I didn’t quite appreciate the strength of these pro-Erdoğan feelings until I tested them myself. For some time after the phone tapes started circulating on the internet, I thought: “People must not have heard them. The tapes are not on the news – it must be that. Otherwise there would be a nationwide outcry.”
So I went with laptop in hand to my local tailor, a devout and intelligent man in his sixties called Yahya, who is a staunch supporter of the AKP. I knew he had not heard the tapes. Our conversation went as follows:
– I’ve got the tapes here – do you want to listen to them?
– I’m not really interested.
– But you could decide for yourself whether they sound fake or not.
– I know they’re fake.
– Really? How?
– That man in America makes them all up!
– Do you mean Fetullah Gülen [Erdoğan’s one-time ally, now adversary]?
– Yes, but I won’t say his name anymore. Not after what he has done.
– OK – but just listen to the tapes and see for yourself.
– Why? Even if I heard these conversations with my own ears, I wouldn’t believe them. Even if I saw him stealing with my own eyes, I wouldn’t believe it.
This last sentence floored me. How do you argue with a man who trusts his prime minister more than he trusts the evidence of his own eyes and ears? If news channels were permitted to play these tapes (which they’re not), if nothing but these tapes played from morning til night on every news channel in the land, Yahya the tailor would remain unmoved.
His assistant, Mehmet Ali, shed further light on the matter when he entertained the hypothesis that the corruption claims might be true.
“Even if they are true, he will be called to account in the afterlife. It is not for us to judge him, but Allah.”

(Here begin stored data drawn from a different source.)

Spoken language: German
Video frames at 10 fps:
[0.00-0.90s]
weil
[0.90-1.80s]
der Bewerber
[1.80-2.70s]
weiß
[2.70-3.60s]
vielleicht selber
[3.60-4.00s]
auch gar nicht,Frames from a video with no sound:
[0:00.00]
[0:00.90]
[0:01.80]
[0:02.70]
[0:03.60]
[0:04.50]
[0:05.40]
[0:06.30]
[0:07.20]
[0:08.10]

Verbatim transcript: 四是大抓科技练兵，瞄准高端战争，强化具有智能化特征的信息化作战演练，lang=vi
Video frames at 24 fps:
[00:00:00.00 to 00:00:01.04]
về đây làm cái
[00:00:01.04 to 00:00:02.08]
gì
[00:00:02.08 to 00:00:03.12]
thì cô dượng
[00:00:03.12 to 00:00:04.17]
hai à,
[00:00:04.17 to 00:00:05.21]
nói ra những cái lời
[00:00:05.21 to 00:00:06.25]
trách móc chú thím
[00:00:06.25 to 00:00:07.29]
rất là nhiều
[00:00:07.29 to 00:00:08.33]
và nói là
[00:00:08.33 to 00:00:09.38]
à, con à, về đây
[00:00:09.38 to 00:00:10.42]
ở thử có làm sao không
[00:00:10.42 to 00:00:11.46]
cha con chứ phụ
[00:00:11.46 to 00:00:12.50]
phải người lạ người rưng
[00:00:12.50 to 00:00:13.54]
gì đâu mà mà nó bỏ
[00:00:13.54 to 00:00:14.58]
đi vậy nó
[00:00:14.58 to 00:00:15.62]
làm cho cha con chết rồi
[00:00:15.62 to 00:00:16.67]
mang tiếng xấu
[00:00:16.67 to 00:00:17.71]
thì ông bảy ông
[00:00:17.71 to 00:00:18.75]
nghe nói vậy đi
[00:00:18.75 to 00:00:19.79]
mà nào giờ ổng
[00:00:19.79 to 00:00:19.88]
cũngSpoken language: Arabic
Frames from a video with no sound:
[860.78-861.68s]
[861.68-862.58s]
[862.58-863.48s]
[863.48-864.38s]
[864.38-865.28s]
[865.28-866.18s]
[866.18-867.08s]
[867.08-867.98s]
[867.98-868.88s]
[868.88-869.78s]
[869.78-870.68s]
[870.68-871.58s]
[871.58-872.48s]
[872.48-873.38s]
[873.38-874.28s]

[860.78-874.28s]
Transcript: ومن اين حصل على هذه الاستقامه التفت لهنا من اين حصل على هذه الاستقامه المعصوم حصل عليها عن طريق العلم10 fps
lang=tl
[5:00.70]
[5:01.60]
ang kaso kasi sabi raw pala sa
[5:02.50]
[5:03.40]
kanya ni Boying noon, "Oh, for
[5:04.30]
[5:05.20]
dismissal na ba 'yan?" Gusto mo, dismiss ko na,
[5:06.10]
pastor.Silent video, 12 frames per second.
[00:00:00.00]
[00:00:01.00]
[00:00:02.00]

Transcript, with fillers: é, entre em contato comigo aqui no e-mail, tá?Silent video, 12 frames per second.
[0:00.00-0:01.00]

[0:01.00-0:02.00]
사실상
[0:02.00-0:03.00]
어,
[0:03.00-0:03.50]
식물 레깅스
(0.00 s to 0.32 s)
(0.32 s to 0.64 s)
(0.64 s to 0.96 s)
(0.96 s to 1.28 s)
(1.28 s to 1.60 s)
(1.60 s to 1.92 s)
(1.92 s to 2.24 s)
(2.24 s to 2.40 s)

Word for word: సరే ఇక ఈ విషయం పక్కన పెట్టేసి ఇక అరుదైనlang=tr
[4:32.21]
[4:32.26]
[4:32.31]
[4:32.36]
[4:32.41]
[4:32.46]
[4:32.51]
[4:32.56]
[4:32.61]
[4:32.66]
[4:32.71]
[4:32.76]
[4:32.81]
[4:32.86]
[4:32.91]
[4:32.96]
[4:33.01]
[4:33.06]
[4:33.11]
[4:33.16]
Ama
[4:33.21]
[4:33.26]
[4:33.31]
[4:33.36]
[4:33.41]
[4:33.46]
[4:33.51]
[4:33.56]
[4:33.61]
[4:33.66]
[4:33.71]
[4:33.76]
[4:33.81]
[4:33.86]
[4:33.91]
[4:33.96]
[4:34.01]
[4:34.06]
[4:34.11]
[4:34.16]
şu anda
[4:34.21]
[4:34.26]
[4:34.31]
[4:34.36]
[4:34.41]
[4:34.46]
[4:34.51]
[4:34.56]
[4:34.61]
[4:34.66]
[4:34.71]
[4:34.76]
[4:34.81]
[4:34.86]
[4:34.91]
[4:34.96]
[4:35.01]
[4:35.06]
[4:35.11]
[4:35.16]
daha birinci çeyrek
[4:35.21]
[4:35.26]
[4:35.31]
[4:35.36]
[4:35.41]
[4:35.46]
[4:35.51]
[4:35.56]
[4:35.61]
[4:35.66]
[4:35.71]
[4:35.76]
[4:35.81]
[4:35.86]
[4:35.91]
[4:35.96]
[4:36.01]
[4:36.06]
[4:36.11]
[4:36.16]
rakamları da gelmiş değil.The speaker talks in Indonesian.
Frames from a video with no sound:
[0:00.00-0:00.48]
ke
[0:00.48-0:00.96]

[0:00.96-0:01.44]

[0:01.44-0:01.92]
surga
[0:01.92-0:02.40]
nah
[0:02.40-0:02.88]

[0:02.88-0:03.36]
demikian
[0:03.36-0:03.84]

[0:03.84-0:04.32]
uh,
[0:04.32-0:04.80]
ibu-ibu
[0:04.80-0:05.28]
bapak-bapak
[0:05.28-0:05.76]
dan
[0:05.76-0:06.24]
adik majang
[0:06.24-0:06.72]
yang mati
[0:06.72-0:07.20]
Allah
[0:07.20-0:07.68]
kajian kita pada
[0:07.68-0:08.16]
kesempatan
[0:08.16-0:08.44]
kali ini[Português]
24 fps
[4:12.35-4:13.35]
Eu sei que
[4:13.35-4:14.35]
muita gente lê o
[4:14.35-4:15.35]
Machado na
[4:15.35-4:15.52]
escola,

This kind of view reflects the status of Erdoğan as a demi-god in Turkey, a man who remains above mortal laws, a man whose overt religiosity convinces his followers that he has God on his side. For me, this was a profoundly depressing realisation, and it has made me reassess the future of the country and wonder how long it will be until road-building and personal charisma are not lifelong tickets to power. For the moment, however, they are. Accusations of corruption and authoritarianism may taint Erdoğan’s image abroad, but for many in Turkey, he remains above reproach.
In the words of MC Hammer: “You can’t touch this.”